#### Exercise instructions
Please return only the lines between the line with "[0:43.40-0:44.40]" and the final line of the entries, both included, and exclude pictures.

(The records Opens)

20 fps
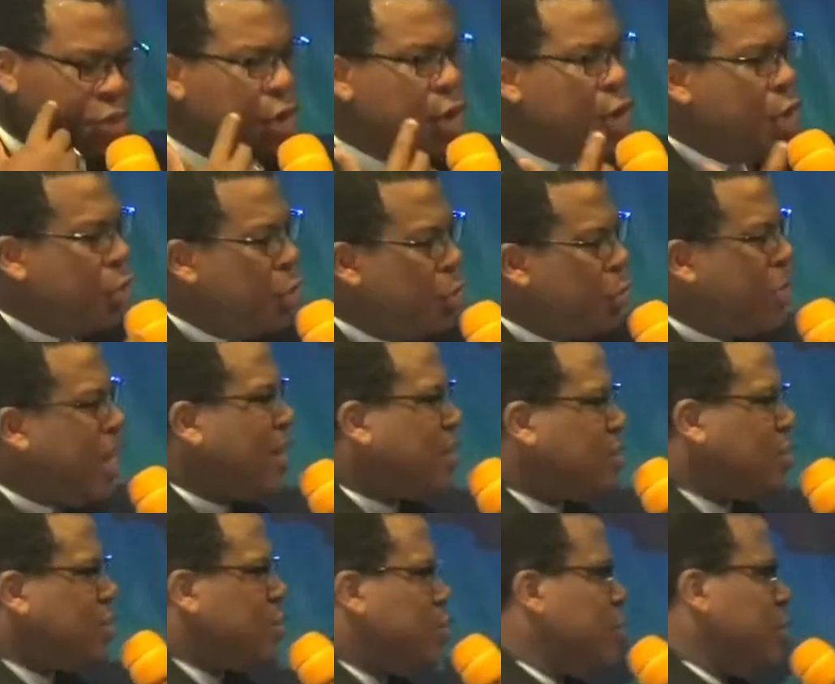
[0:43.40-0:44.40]
You know that
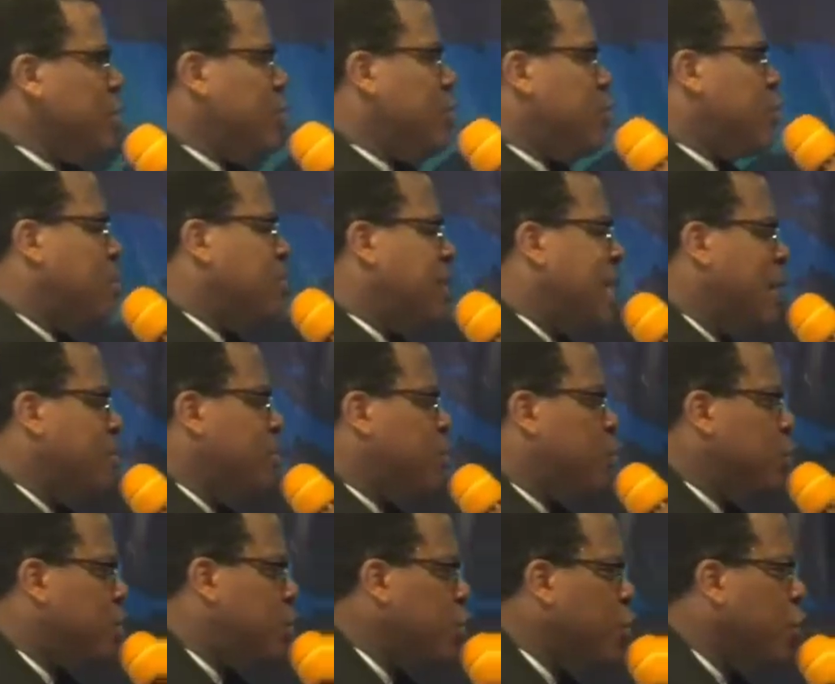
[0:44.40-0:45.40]
sometimes you
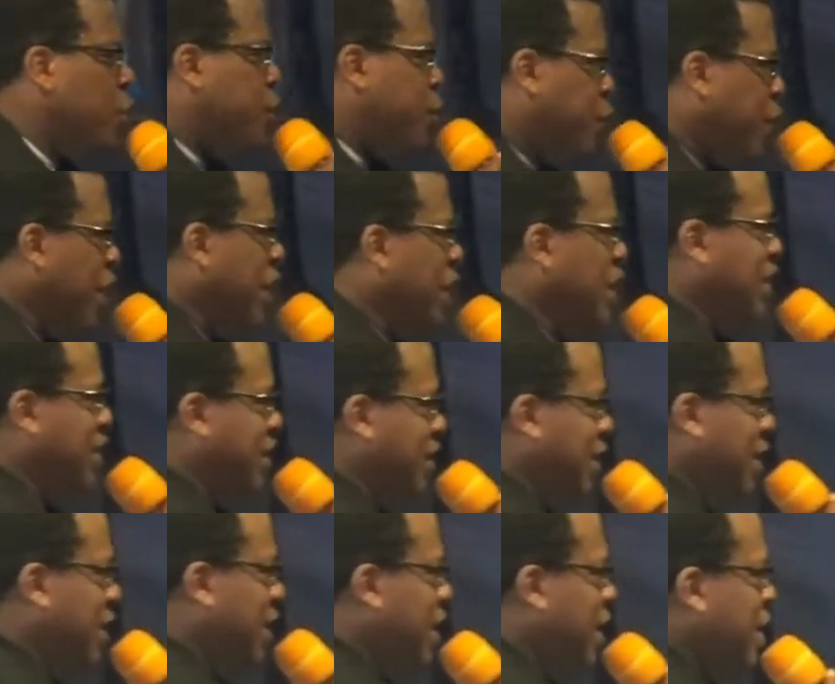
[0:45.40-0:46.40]
see your friend,
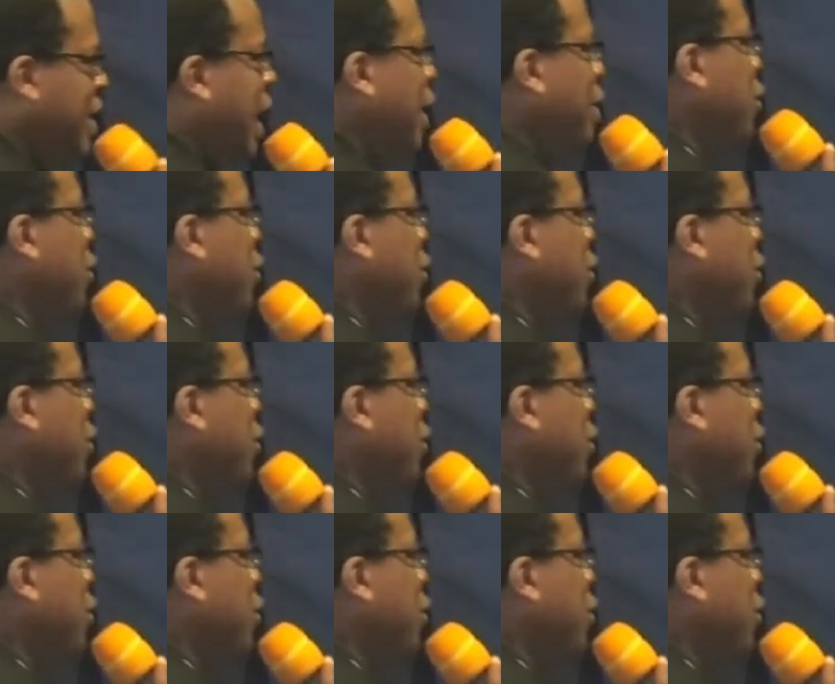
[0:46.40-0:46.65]
that your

(The records Closes)

#### Your solution
[0:43.40-0:44.40]
You know that
[0:44.40-0:45.40]
sometimes you
[0:45.40-0:46.40]
see your friend,
[0:46.40-0:46.65]
that your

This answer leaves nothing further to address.